5. Supporting Achievement of the UN SDGs

Sensing and measurement techniques provide evidence-based information on the efficacy of NbS that can inform policy development for the achievement of the UN SDGs across communities. For example, urban trees have been shown to have a significant positive impact on air quality as evidenced in Canada and the U.S. through the annual removal of 16,500 and 711,000 metric tonnes of air pollutants, respectively [44][45][46]. Additionally, sensing and measurement have shown that green roofs and walls have a beneficial impact on both air quality and urban heat [31][47][48]. NbS interventions have associated health benefits that include reduced cardiovascular and respiratory mortality; enhanced post-operative healing; and improved health outcomes such as reduced heart and blood pressure rates, improved stress, and immune system response, and amplified parasympathetic nerve activity [49][50][51][52][53][54][55][56]. Such NbS interventions can address socio-environmental challenges, in addition to supporting the achievement of UN SDG 3 (good health and well-being) and UN SDG 11 (sustainable cities and communities).
The spread of infectious diseases has become a growing issue of public health concern.
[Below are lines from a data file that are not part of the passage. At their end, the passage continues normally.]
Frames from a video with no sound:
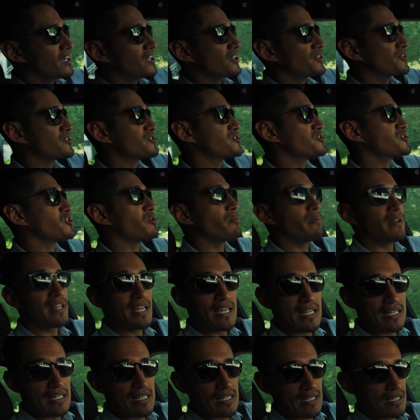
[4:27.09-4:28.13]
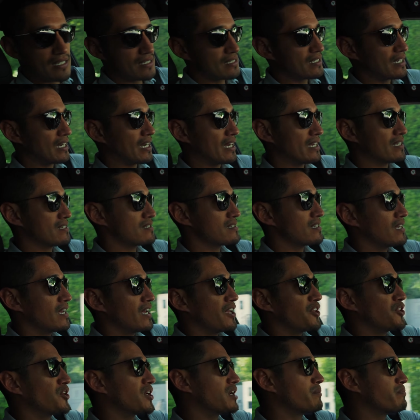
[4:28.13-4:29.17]
There's so many ideas, guys.
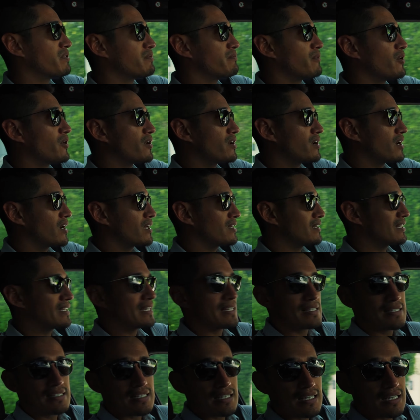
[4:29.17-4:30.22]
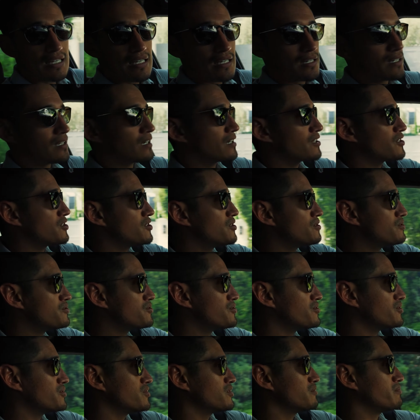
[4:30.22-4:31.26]
You could promote it on LinkedIn, on
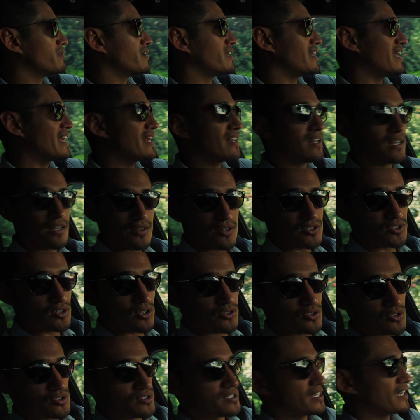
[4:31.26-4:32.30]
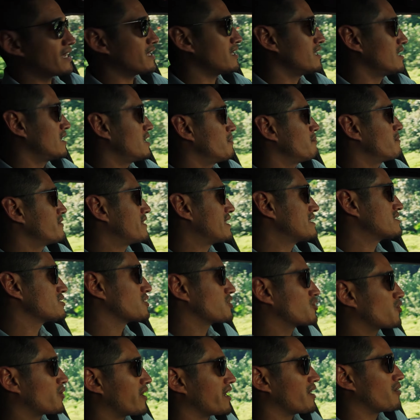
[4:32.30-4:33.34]
YouTube, on any other social site. That's a
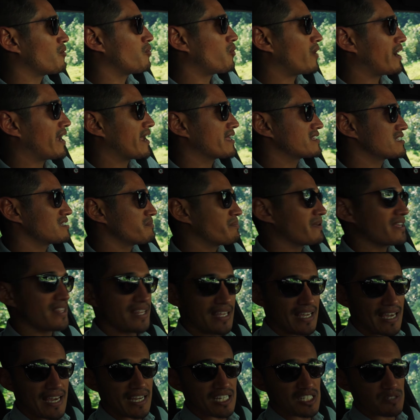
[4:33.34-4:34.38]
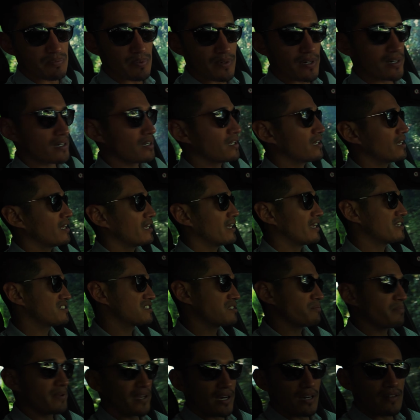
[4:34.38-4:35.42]
great way to be the expert, is
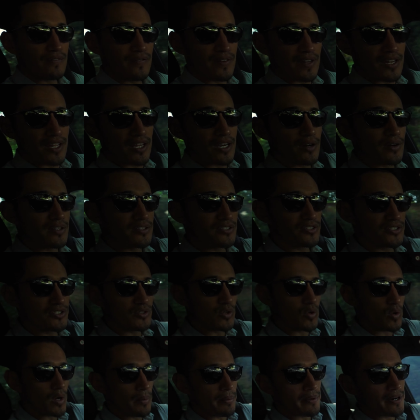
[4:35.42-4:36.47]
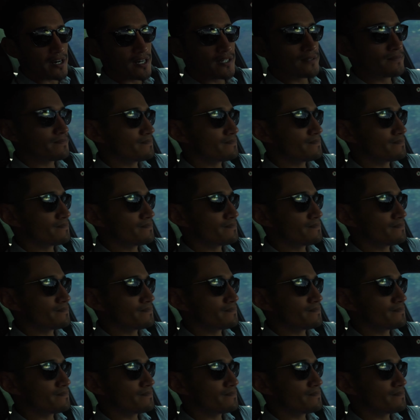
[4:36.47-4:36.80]
to be on video and to do a webinar.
As a result, there is increased awareness of the correlation between the fragmentation of the landscape, disruption of habitat, and proliferation of disease within both animal and human populations [43][57][58][59][60]. NbS interventions are essential to reducing the spread of infectious diseases through the establishment of natural corridors for reservoir populations, and the restoration of wildlife habitat [43]. Within this context, NbS can support UN SDG 11 (sustainable cities and communities) and UN SDG 15 (life on land).
Ensuring clean water access is a global issue. For example, cyanobacteria contamination from eutrophic water bodies can lead to the consumption of and contact with contaminated drinking and recreational water sources. The sensing and measurement of NbS interventions such as riparian buffers and tree-based intercropping have shown that these systems can improve water quality in lakes and rivers [61][62][63]. Tree-based intercropping can also reduce pesticide and fertilizer use within conventional agricultural management that can lead to runoff and eutrophication [62][63]. Sensing and measurement have also shown that green walls can be used for onsite domestic greywater remediation [64]. These examples of NbS can support the achievement of UN SDG 3 (good health and well-being), and UN SDG 6 (clean water and sanitation), in addition to UN SDG 11 (sustainable cities and communities).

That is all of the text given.